The expectation is that a “lead professional or multidisciplinary team … suitable for the level of care and support needs”, will visit people at home on the day of discharge or the day after “to co-ordinate what support is needed in the home environment” (p15).  It’s not clear what options if any there are for patients and their families if this does not occur.

However what is clear is that any apparent generosity in the system and provision of ongoing care and support with no charge to the patient comes to an abrupt halt after six weeks, when the central support ceases and local health and care systems are left to their own devices:

“Whatever arrangements are agreed costs from week 7 cannot be charged to the discharge support fund and must be met from existing budgets. CCGs and local authorities should agree an approach to funding of care from the seventh week.” (p16)

The discharge policy expects that an assessment for ongoing health and care needs takes place within six weeks of discharge, and that a decision will have been made by this date about how this care will be funded.
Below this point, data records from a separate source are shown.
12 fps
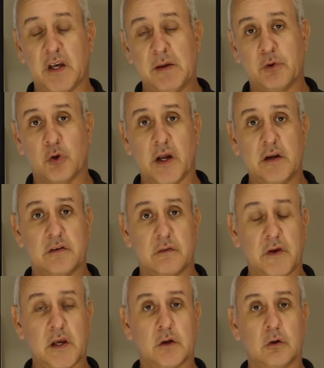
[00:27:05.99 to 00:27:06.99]
people into
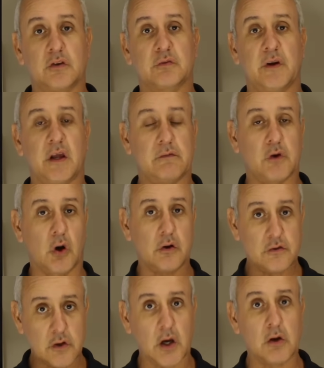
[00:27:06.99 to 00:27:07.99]
vehicles when they've
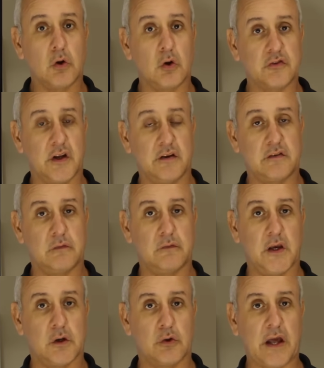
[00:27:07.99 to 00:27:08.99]
got no alternative
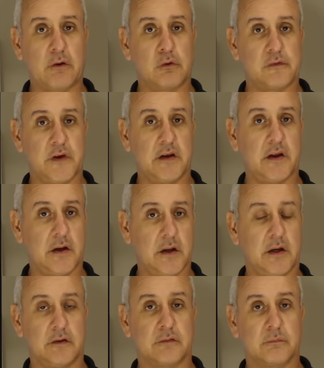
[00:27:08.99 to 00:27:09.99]
vehicle that will fit their
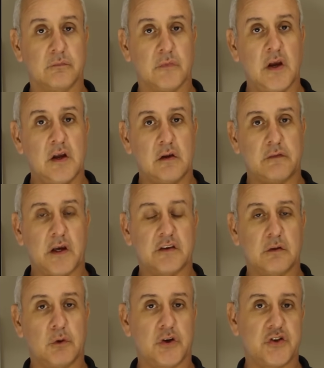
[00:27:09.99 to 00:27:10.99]
needs.
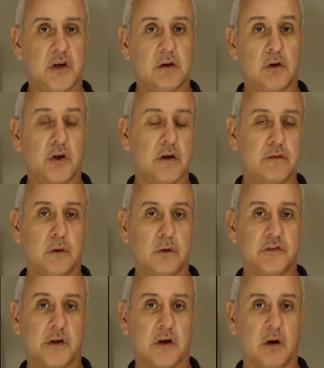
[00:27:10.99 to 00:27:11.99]
Thanks for watching. Looking
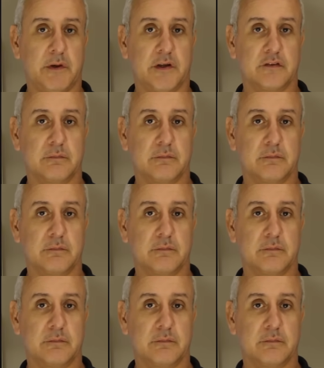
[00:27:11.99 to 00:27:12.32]
forward to the comments.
However it seems clear from NHS England’s July 31 Phase 3 Letter that this has not been the case with many of those patients discharged from hospital between 19 March 2020 and 31 August 2020, who now form a hefty backlog of cases to be urgently assessed by hard-pressed local teams: in many area the capacity to assess on the scale required is just not available.
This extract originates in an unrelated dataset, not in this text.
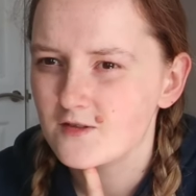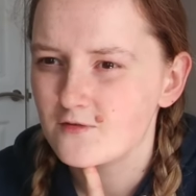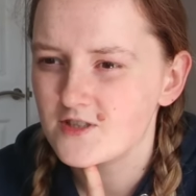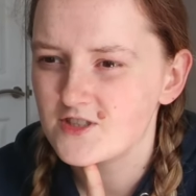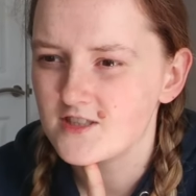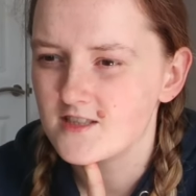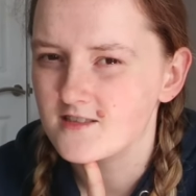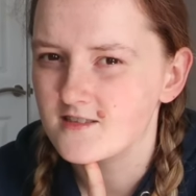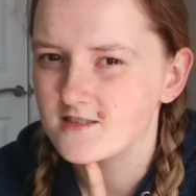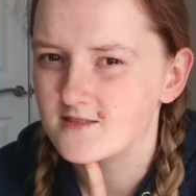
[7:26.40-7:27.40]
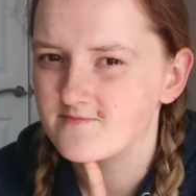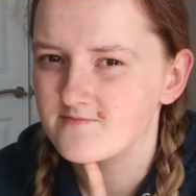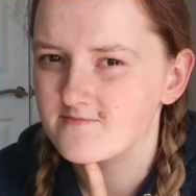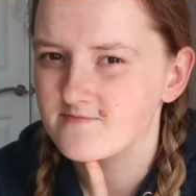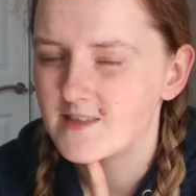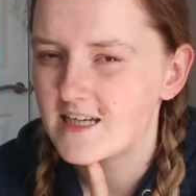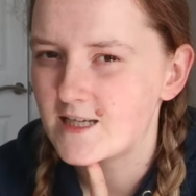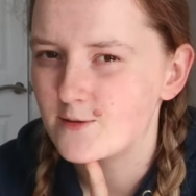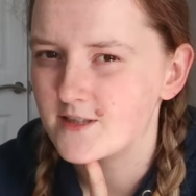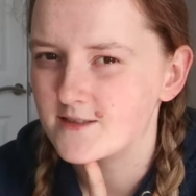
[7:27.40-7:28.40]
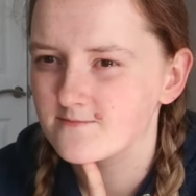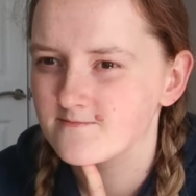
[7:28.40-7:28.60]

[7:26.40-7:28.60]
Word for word: Fish are hard, but anyway.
The policy is clear on one thing: from six weeks after discharge from hospital the local NHS and social services are left to carry the can: “CCGs will not be able to draw down funding from the discharge support arrangements after the end of the sixth week to fund any care package beyond this date. …

“On the rare occasion that a decision is not reached within this timeframe the parties paying for the care should continue to do so until the relevant ongoing care assessments are complete. Whatever arrangements are agreed, costs from week seven cannot be charged to the discharge support fund and must be met from existing budgets. CCGs and local authorities should agree an approach to funding of care from the seventh week.” (p27).

Around the country staff in community health and social care will be grappling now with the fall-out from these policy statements without the necessary means to cope. The social care funding gap remains unresolved, as do the financial problems of hundreds of privately run care homes. The  buck-passing guidance may have been published, but the implementation is far from a done deal.